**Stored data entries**
....

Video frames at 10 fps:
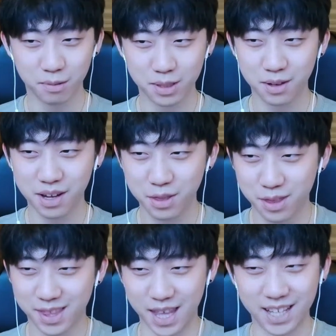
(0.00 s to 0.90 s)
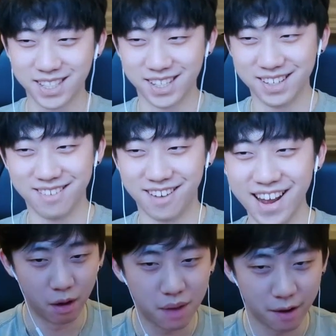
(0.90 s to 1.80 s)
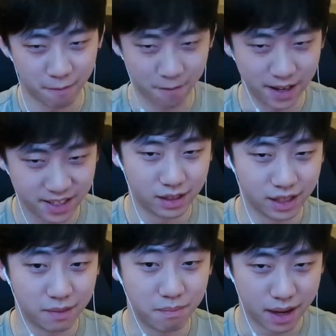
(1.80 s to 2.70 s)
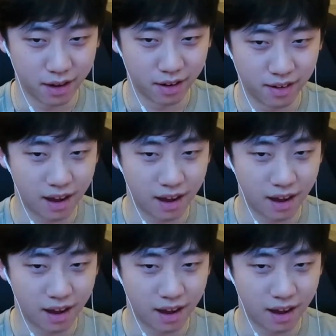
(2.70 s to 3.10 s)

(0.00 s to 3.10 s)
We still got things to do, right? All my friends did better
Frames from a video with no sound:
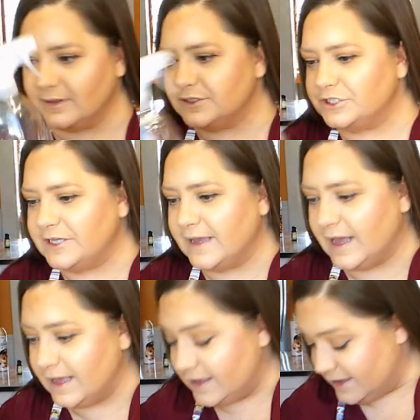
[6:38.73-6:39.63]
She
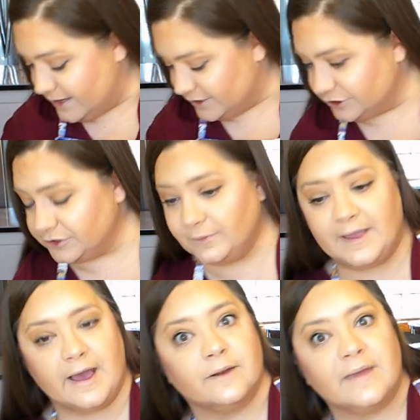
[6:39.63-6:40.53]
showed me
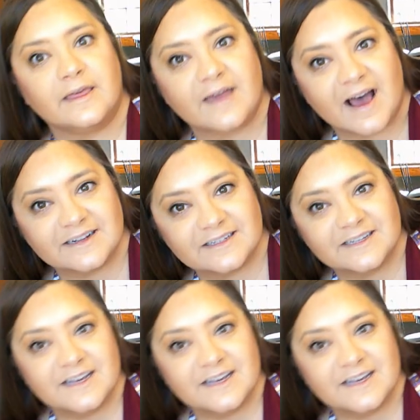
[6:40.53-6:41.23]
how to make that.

....

Print each line above exactly as it appears, excluding all images.

**EXERCISE RESPONSE**
Video frames at 10 fps:
(0.00 s to 0.90 s)
(0.90 s to 1.80 s)
(1.80 s to 2.70 s)
(2.70 s to 3.10 s)

(0.00 s to 3.10 s)
We still got things to do, right? All my friends did better
Frames from a video with no sound:
[6:38.73-6:39.63]
She
[6:39.63-6:40.53]
showed me
[6:40.53-6:41.23]
how to make that.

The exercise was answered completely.